Sophie, tatilden sonra bir şekilde ortadan kaybolan ya da ölen babasını artık zihnindeki dans pistinde yaşatıyor. Bunun izleri de filmin finalden önceki etkileyici sahnesinde önümüze seriliyor. Bir akşam yemeği sırasında arka planda Candan Erçetin’in Gamsız Hayat’ı duyulurken dinlediğimiz diyaloglar ve şarkının sözleri oldukça etkileyici. Gamsız hayatın, herkese başka sunduğu garip oyunlarını Callum’un bir türlü tatmin olamamış yüzünden okuyabiliyoruz. Ve bu esnada henüz bir çocuk olan Sophie’nin yetişkin yüzünde ise yine gamsız hayatın, herkese başka sorduğu geçmiş hesaplarını okuyoruz.

Filmdeki en etkileyici sahnelerden biri olan baba-kızın duygusal dansı bunun hemen ardından geliyor. David Bowie ve Freddie Mercury’nin muhteşem düeti Under Pressure eşliğinde izlediğimiz bu görüntülerde ikili bir anlatım söz konusu.

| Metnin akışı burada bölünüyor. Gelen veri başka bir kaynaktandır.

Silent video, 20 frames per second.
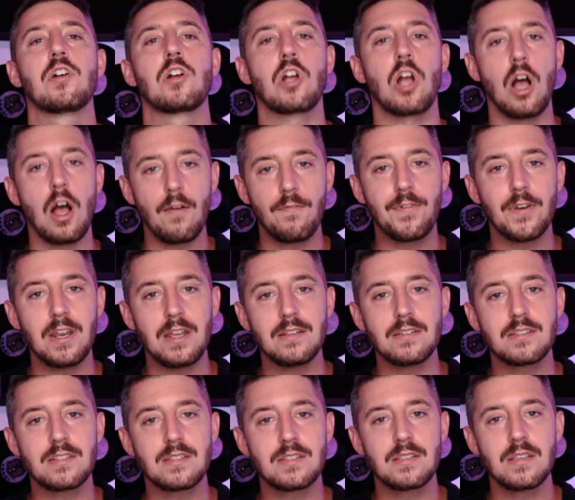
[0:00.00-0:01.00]

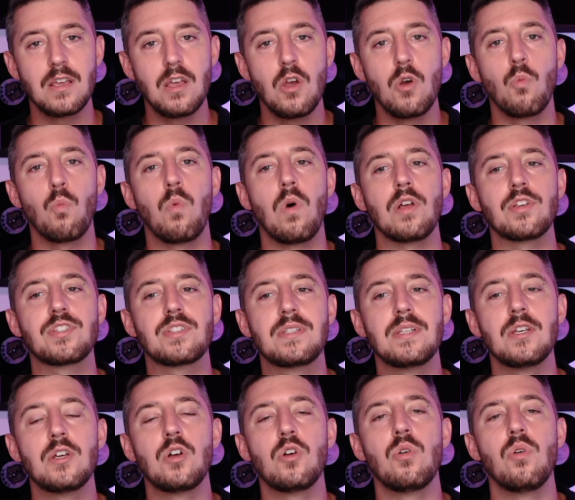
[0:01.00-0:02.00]
confidence while
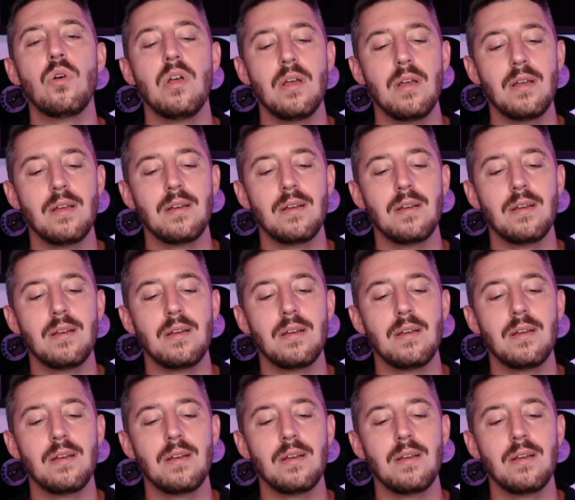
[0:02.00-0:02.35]
still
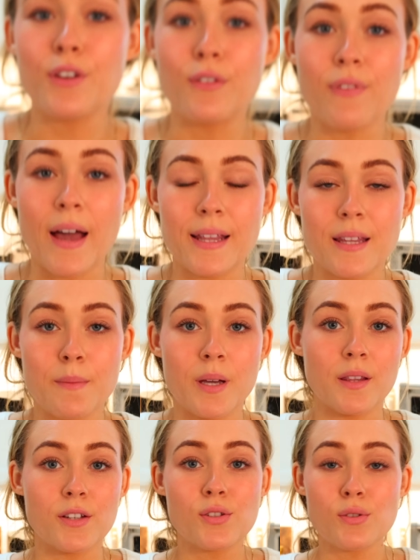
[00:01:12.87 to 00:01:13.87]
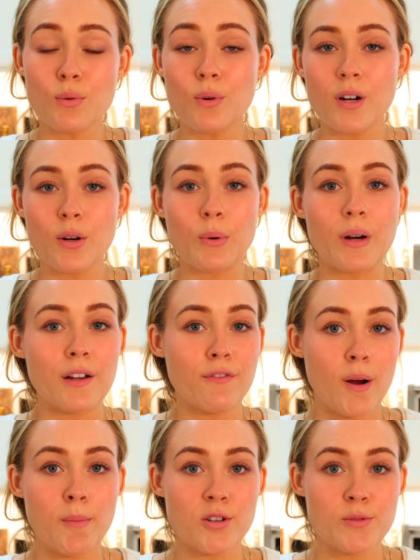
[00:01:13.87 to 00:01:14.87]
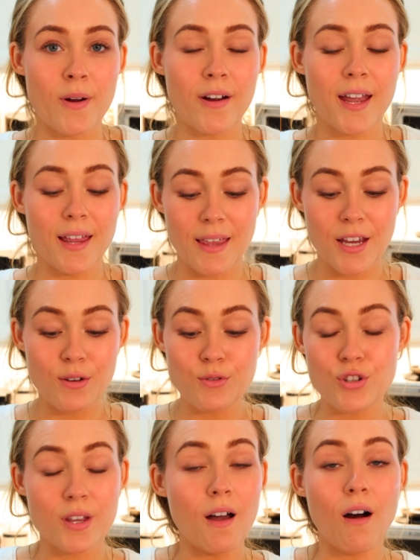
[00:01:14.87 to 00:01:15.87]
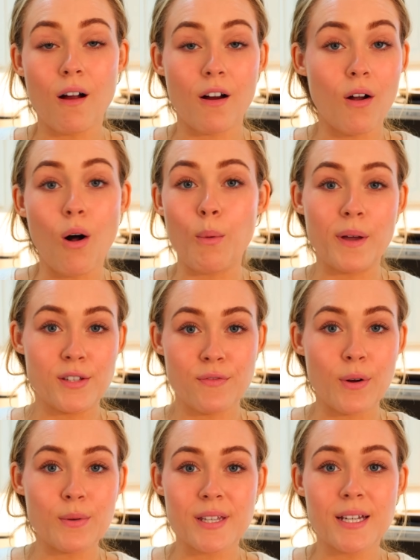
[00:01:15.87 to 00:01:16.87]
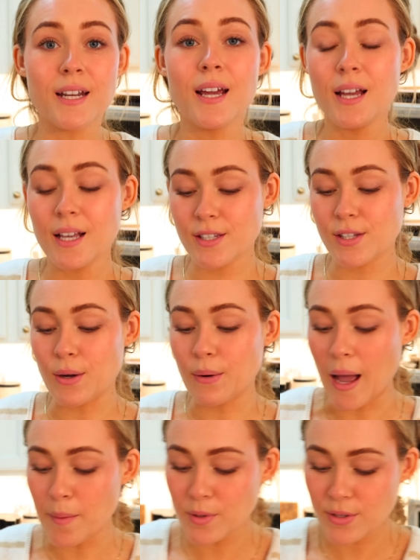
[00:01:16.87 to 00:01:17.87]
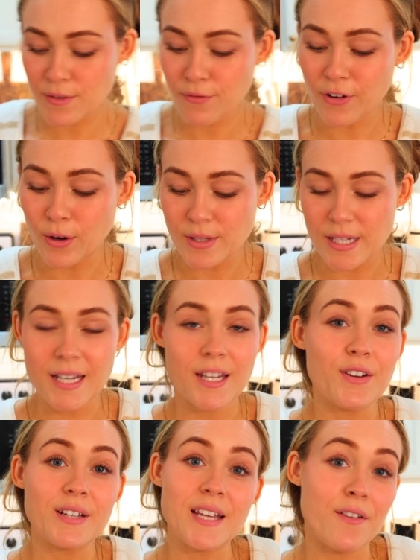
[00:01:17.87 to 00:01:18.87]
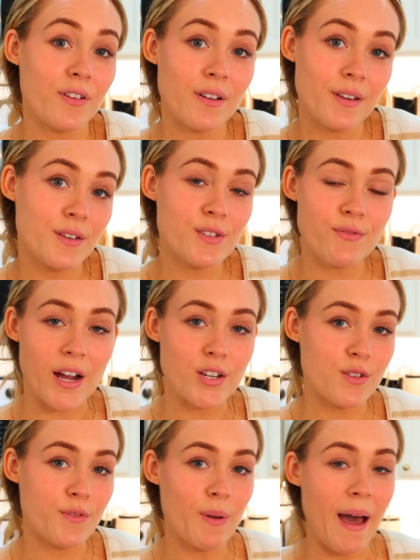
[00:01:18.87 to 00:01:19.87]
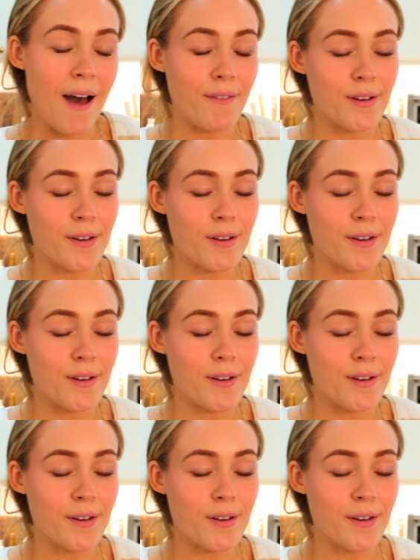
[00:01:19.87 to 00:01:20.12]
you'll find them in the store or at a farmer's market, they usually are always frozen. So I'm using frozen. You could definitely use fresh if you have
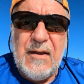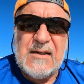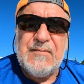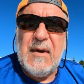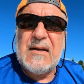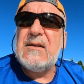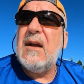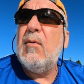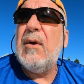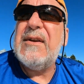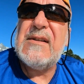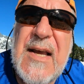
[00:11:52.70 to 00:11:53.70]
of this mixed in
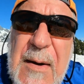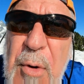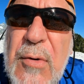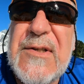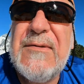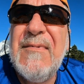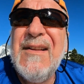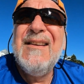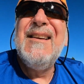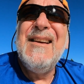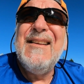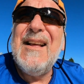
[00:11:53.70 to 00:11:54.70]
with his kibbles.
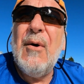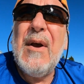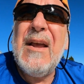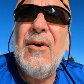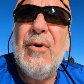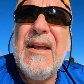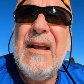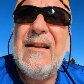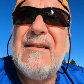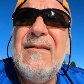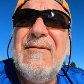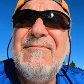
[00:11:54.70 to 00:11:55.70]
And that way he'll
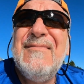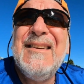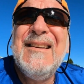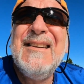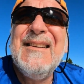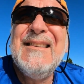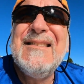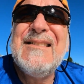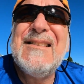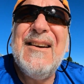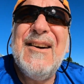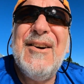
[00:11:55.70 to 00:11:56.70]
eat.
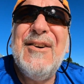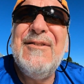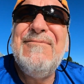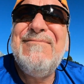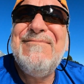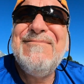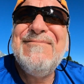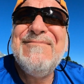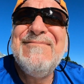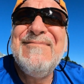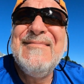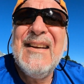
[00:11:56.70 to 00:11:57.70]
So,
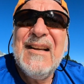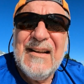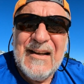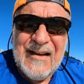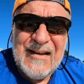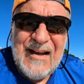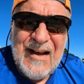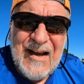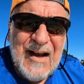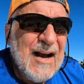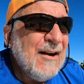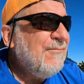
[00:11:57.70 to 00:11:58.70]

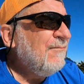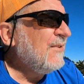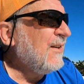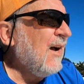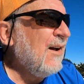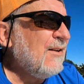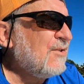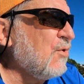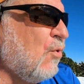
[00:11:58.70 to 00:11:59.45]
yeah. God, it's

Hem tatil esnasındaki baba-kızı izliyor, hem de çakan flaşlar eşliğinde Sophie’nin zihnindeki yaşlanmış Callum’u görüyoruz. Bu flaşlı sahnelerde babasını dans pistinde bulan yetişkin Sophie ona sarılsa da sonunda baba, karanlık bir bölgeye, görüntünün aşağısına doğru düşüp kayboluyor. Ve finaldeki kapanış sekansında Callum’un geçtiği kapı, bir ameliyathane ya da morg kapısı gibi dursa da esasen kızının anı kilidini açtığı zihninin kapısı. Bunu, kapıdan geçtikten sonra gördüğümüz, içeride yanıp sönen flaşlardan anlıyoruz.

Filme isim olarak seçilen Aftersun kavramı da boş bir gösteren değil. Aslında güneşin zararlı etkisini vücuttan atmak üzere, hafif yandıktan sonra tamir için sürülen kremlerin ismi bu. Ve film boyu gördüğümüz bakım/onarım sahneleriyle örtüşen bir durum. Tamamen şahsi ve belki bir miktar aşırı okumaya kaçabilecek çıkarımım, bu kavramın kullanımında ebeveynlikle güneş arasında kurulan bir bağlantı olduğu yönünde. Hayat veren, ısıtan, aydınlatan güneş, fazlasıyla maruz kaldığımızda bize zarar verir malum. İşte Sophie’nin bu tatilde başına gelen şey bundan ibaret. Her zaman eksik kalmış bir baba-kız ilişkisinin, kimi zaman maruz kaldığımız ya da sınırını bilemediğimiz, acı veren, toksik bir şeye dönüşmesi…

Yorgun bir hafızayı, çakıp sönen flaşlar ve arada bir bozulmuş, karıncalanmış görsellerle somutlaştıran; kaybolup gitmesinden ölesiye korktuğumuz anılarımıza ne olursa olsun sahip çıkma arzumuzu gösteren Aftersun, bu senenin en iyi işlerinden biri.